A imprensa, como de hábito, é o demônio de todos os lados. Perguntava-se, outro dia, por que só Folha de S.Paulo, Estado de S.Paulo e Globo contratavam pesquisas eleitorais (o subtexto insinuava manipulação). A resposta é óbvia: primeiro, não é verdade que isso aconteça, tanto que a Confederação Nacional dos Transportes e revistas como Carta Capital contratam pesquisas com regularidade; segundo, quem é que deveria contratar pesquisas eleitorais – o GUAC, Grupo Unido de Adeptos do Chicabon? Nada mais claro do que isso: contrata as pesquisas quem tem como divulgá-las.

Um cavalheiro insistia em saber por que uma determinada pesquisa não tinha sido divulgada na terça-feira, dia que, segundo ele, estava originalmente marcado. E insinuava que, como os resultados da pesquisa não tinham sido os que o cliente queria, o atraso na divulgação era necessário para acochambrar tudo. Beleza – só que, desde que a realização da pesquisa tinha sido anunciada, informou-se que seria divulgada na quarta-feira, não na terça.

Erro de informação causado por afoiteza? Talvez; ou vontade de insinuar que os veículos, os institutos, o mundo em geral conspirava contra seus candidatos magníficos, maravilhosos, tão bons que só gente de má-fé poderia rejeitá-los. Candidatos que, aliás, podiam ser de qualquer partido: várias vezes os principais institutos, os maiores jornais, as grandes redes de TV, foram acusados simultaneamente, por diversos grupos políticos rivais, de “estar dominados” por um partido. O partido variava: conforme o acusador, o mesmo veículo de comunicação estava dominado pelos adversários, fossem quem fossem.

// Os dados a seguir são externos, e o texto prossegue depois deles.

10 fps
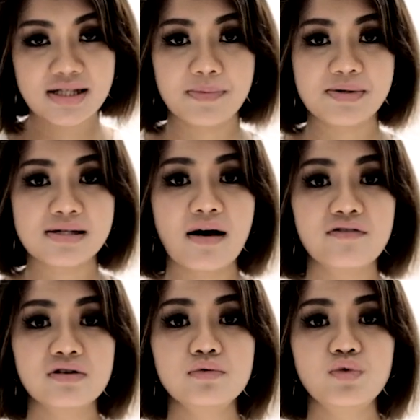tip
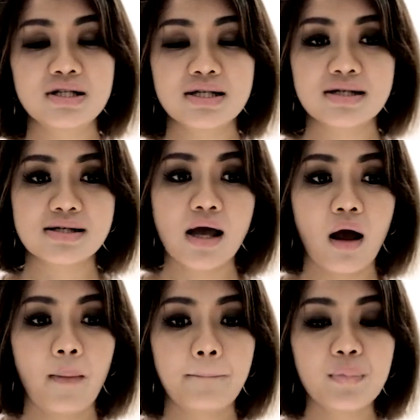seven, which is
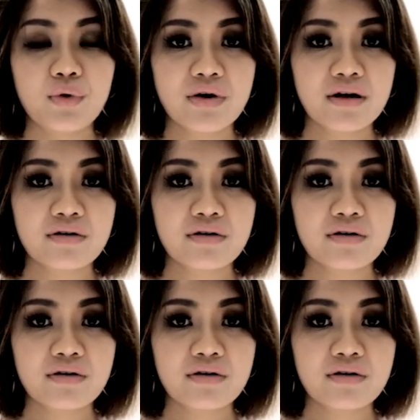moving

Reduzir esse belicismo fundamentalista é essencial para que qualquer governante possa exercer seu mandato com alguma eficiência. Juscelino Kubitschek conseguiu essa façanha, no final da década de 1950. Itamar Franco, num clima não tão áspero, também conseguiu governar com relativa calma. Mas fazer com que o exercício da política se torne novamente civilizado é coisa que vai levar muitos anos e exigir, o que não é fácil, o talento conciliatório de múltiplos Juscelinos.

 

Bamboleio

Há muitas coisas na prática política que sempre dão maus resultados. Acreditar na propaganda adversária, por exemplo. Pior ainda é acreditar na própria propaganda. Junte-se a isso a radicalização ideológica e temos o desabafo de Lobãozinho, o filho do ministro das Minas e Energia, Édison Lobão, candidato do governo federal, do senador José Sarney e da governadora Roseana Sarney ao governo do Maranhão: ele acredita (o que é terrível) ou finge que acredita (o que é tão terrível quanto) que, se for derrotado por Flávio Dino, do PCdoB, o Maranhão vai virar comunista.

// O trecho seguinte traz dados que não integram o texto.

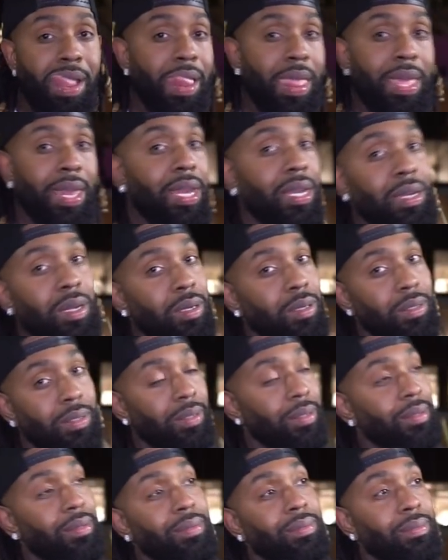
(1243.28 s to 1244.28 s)
It ain't no
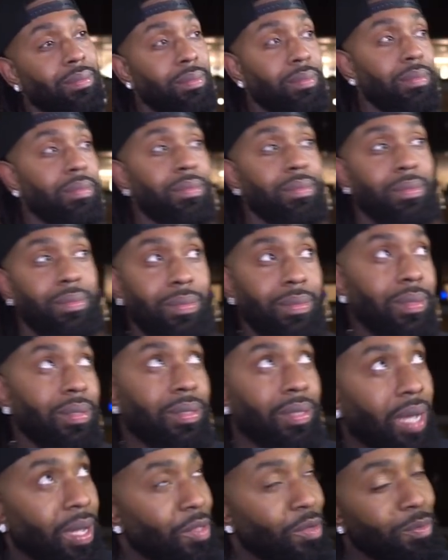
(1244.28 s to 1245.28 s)

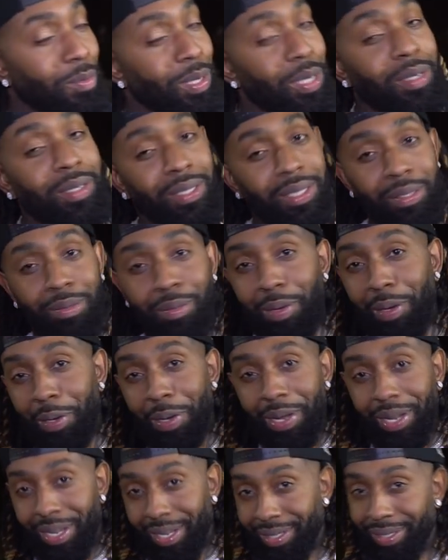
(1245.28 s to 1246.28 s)
it's other buildings, bro. Like,
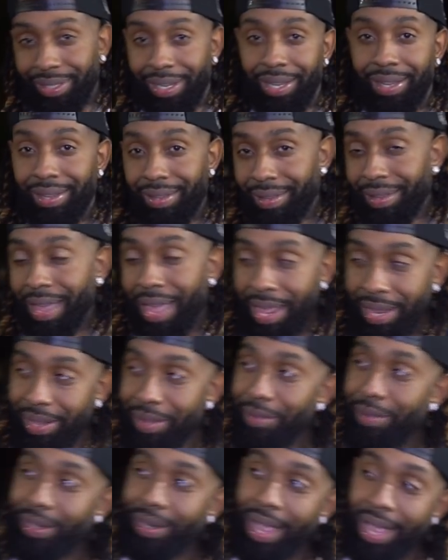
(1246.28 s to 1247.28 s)

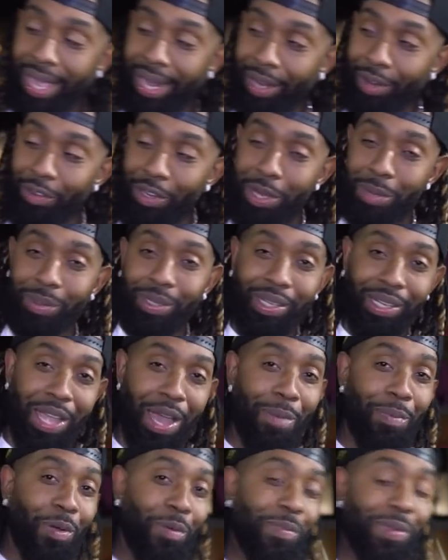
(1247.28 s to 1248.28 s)
been, I got a crib in a
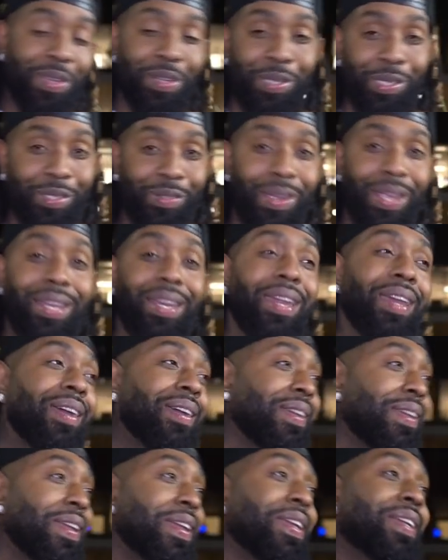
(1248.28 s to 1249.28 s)
couple buildings right now.
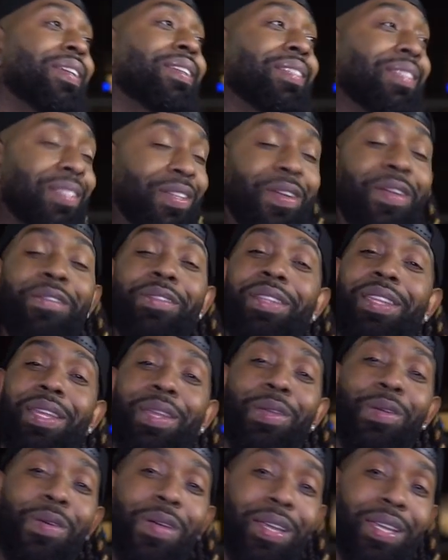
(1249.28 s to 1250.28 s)
So
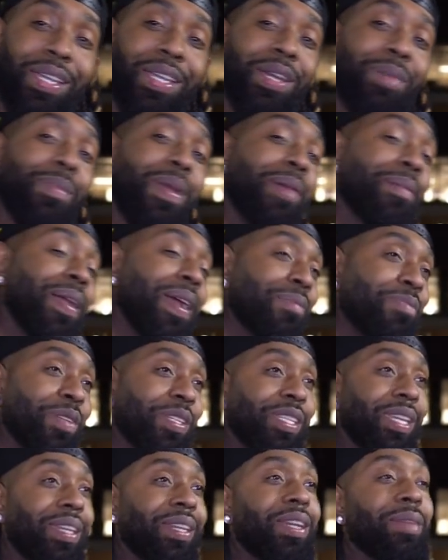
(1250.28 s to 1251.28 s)
everything going good, man. I
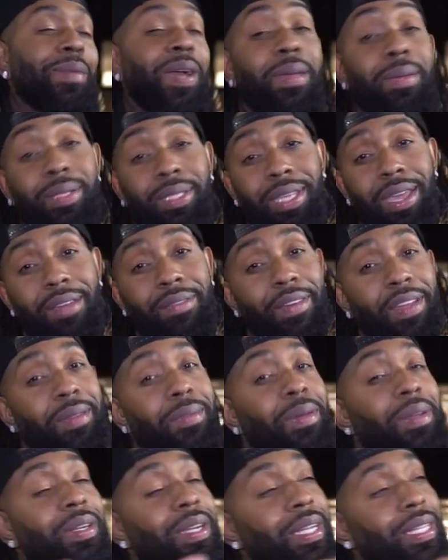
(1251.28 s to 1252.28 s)
appreciate everybody. Make sure y'all follow
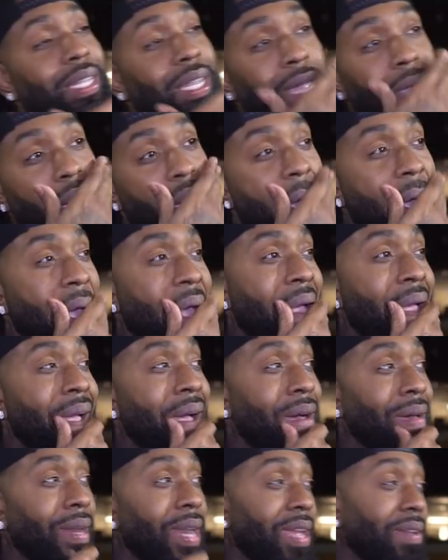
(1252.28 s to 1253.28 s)
me on everything.
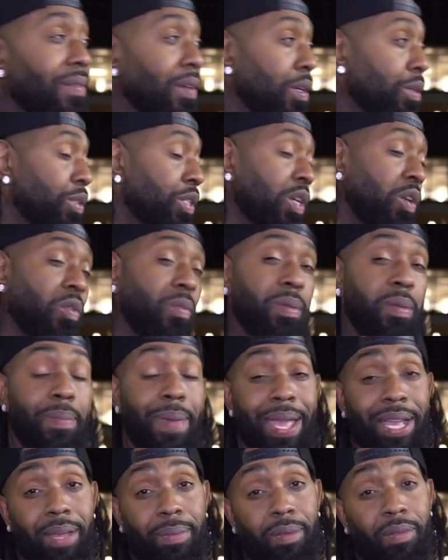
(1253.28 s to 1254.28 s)
Uh, the A-Verb show will be
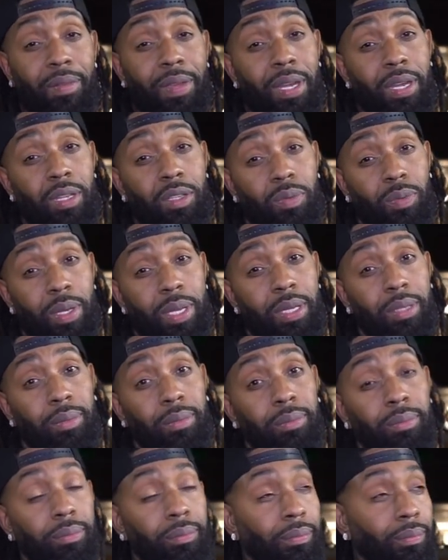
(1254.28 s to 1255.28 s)
back up and running this week.
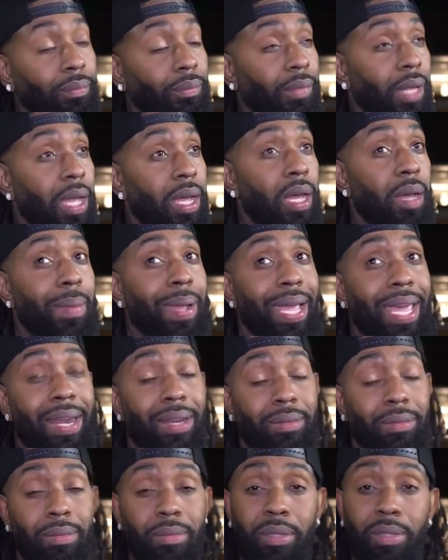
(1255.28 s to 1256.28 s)
Um, I got
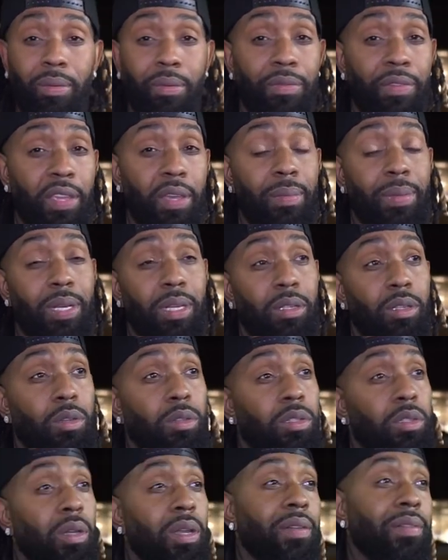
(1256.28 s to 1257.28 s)
some filming to do,
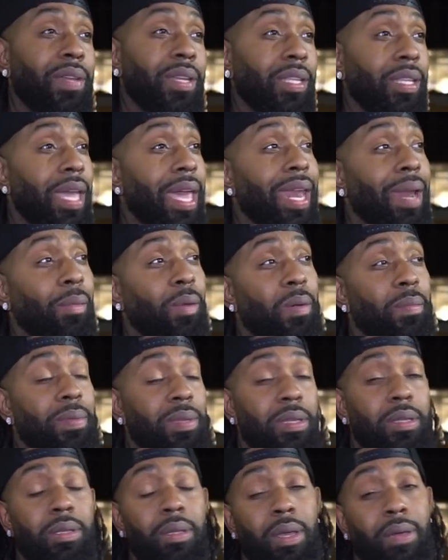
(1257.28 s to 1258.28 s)
so every other night I won't
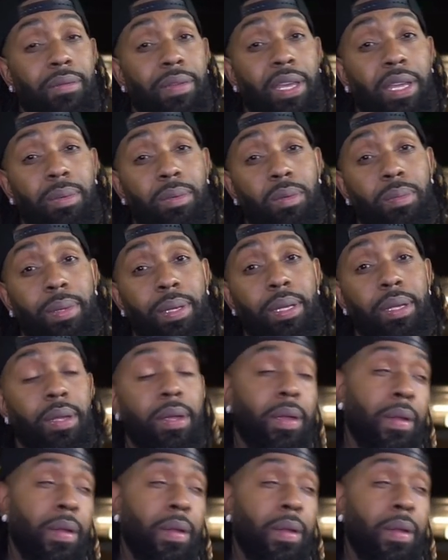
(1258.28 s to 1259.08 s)
be available, but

Fantástico! Primeiro porque Flávio Dino, embora pertença ao PCdoB, é ideologicamente tão consistente quanto Sarney, Roseana e Dilma em seu apoio a Lobãozinho. Segundo, porque o Maranhão já é um Estado comunista: os bens, está certo, não pertencem exatamente ao Estado, mas quem comanda o Estado é que deles usufrui. E até uma das demonstrações de prestígio do regime comunista, a posse de uma dacha, uma magnífica casa de campo para passar férias e fins de semana, é há anos exercida no Maranhão. A dacha de Sarney, de dar inveja aos maiores figurões comunistas, fica na maravilhosa Ilha de Curupu.

 

Esquentai vossos pandeiros

O título que se segue é notável – não por ser ruim (o que também é), mas por demonstrar claramente que os meios de comunicação não têm ideia do que seja a organização político-constitucional do país em que circulam.

“USP decide adotar teto salarial previsto em lei”, diz o jornal importante, um dos mais respeitados do país. Mas que história é essa de “USP decide”? A decisão já foi tomada, está na lei. E um cidadão, uma instituição, não pode “decidir” se aceita ou não aquilo que a lei determina.

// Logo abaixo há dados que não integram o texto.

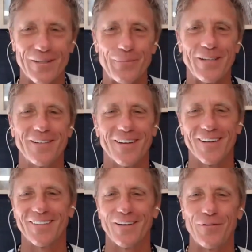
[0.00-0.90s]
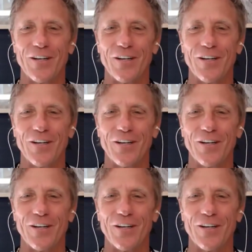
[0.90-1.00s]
It'd be like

Segundo, o teto salarial não é “previsto em lei”. É “determinado por lei”. Quem prevê é bola de cristal e partidário ferrenho de alguma candidatura. Lei determina, os cidadãos cumprem.

Erro só do meio de comunicação? Não: erro geral, do governo do Estado, que aceitava pagar salários superiores ao teto legal, a notáveis professores, que o recebiam e mantinham a boca fechada. E quando é que foi fixado esse teto? Em 2003 – faz quase 12 anos, tempo suficiente para resolver quaisquer eventuais problemas. Alguém acha que o salário do governador do Estado não deve ser o teto salarial dos funcionários? Perfeito: é só mudar a Constituição e as leis. Até lá, é cumpri-las.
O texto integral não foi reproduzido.